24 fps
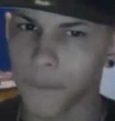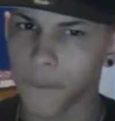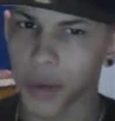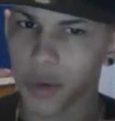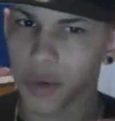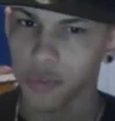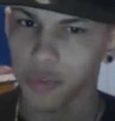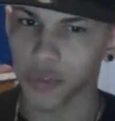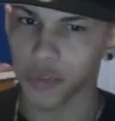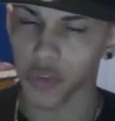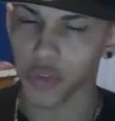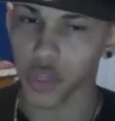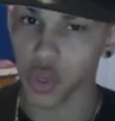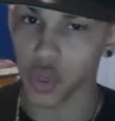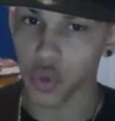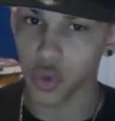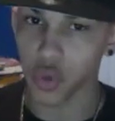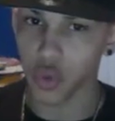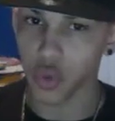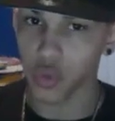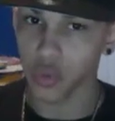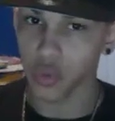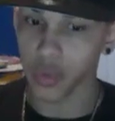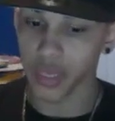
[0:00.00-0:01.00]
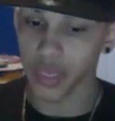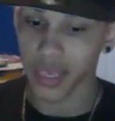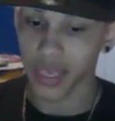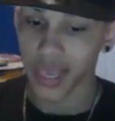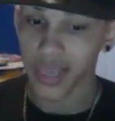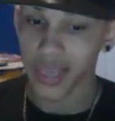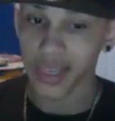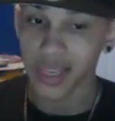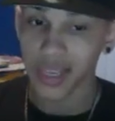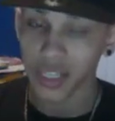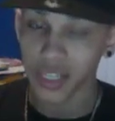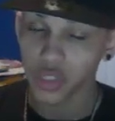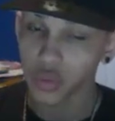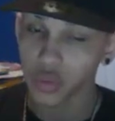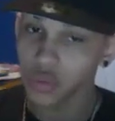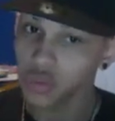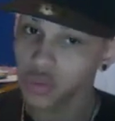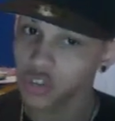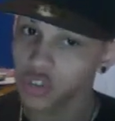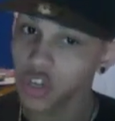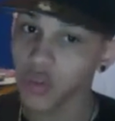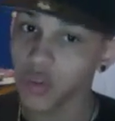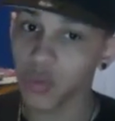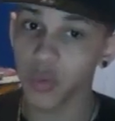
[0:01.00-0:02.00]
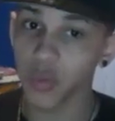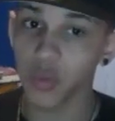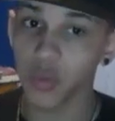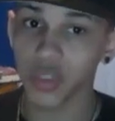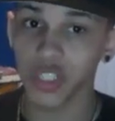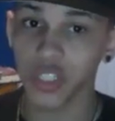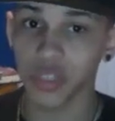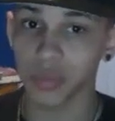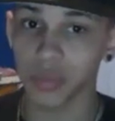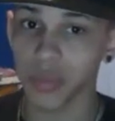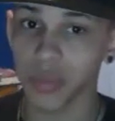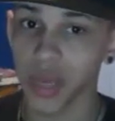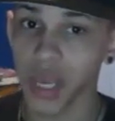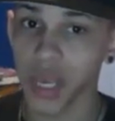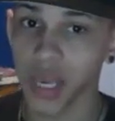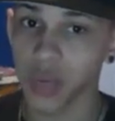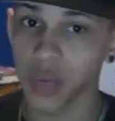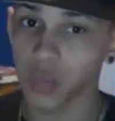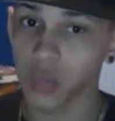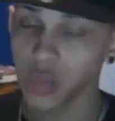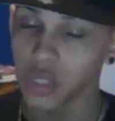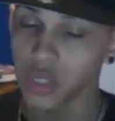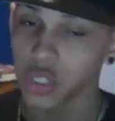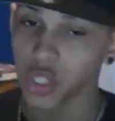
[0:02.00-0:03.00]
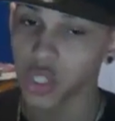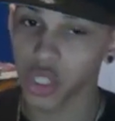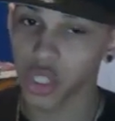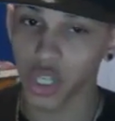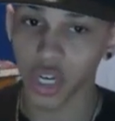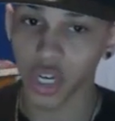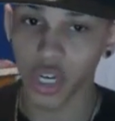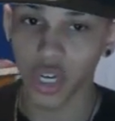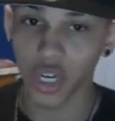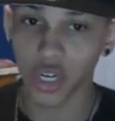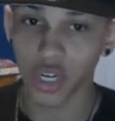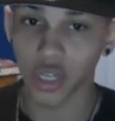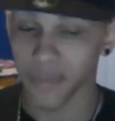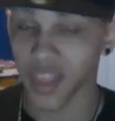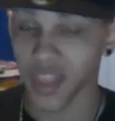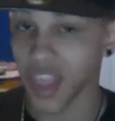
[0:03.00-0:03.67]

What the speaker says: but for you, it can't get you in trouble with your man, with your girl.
...
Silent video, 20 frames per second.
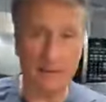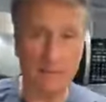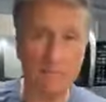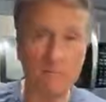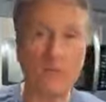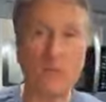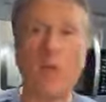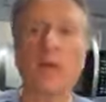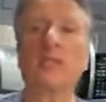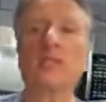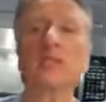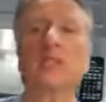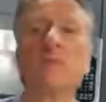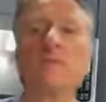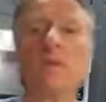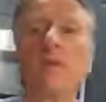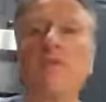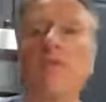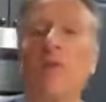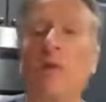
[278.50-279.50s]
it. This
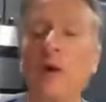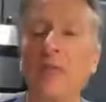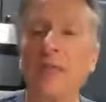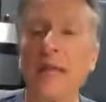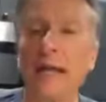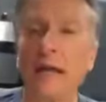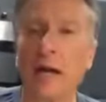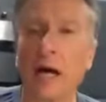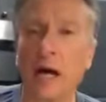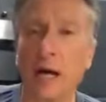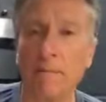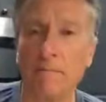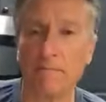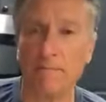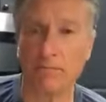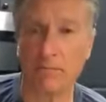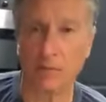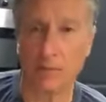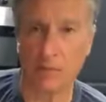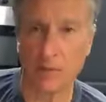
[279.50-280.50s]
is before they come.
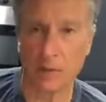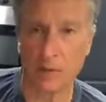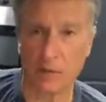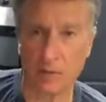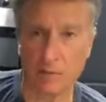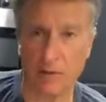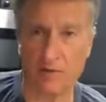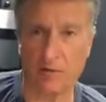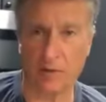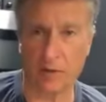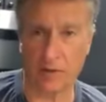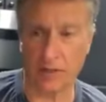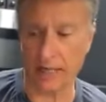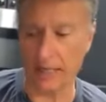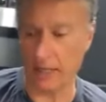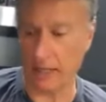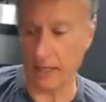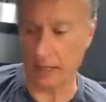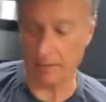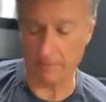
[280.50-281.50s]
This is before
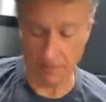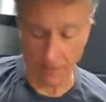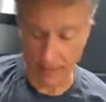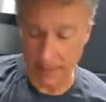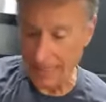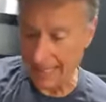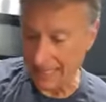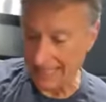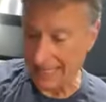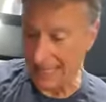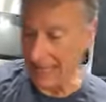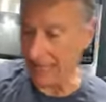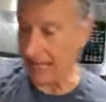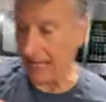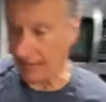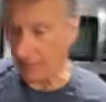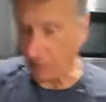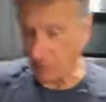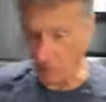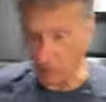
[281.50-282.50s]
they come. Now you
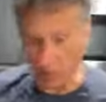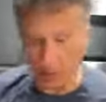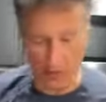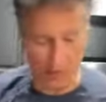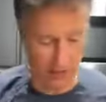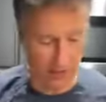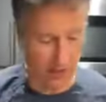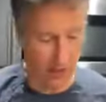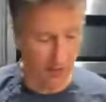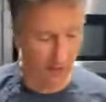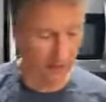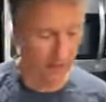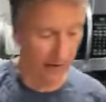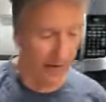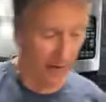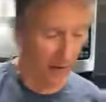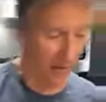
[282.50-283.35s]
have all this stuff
* * *
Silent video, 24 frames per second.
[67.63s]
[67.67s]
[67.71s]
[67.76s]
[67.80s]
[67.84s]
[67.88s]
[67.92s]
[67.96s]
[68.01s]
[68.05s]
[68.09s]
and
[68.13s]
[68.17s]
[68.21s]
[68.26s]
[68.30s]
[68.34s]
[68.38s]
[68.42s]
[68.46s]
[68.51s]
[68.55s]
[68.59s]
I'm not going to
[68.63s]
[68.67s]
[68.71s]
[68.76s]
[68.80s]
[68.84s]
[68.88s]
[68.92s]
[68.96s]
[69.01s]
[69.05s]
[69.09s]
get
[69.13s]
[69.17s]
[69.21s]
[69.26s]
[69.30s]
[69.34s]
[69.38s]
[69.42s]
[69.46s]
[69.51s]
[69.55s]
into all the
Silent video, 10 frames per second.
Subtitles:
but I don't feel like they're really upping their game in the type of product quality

Activity:
In the listing above, find every line with the word "video" and copy it out.

Solution below:
Silent video, 20 frames per second.
Silent video, 24 frames per second.
Silent video, 10 frames per second.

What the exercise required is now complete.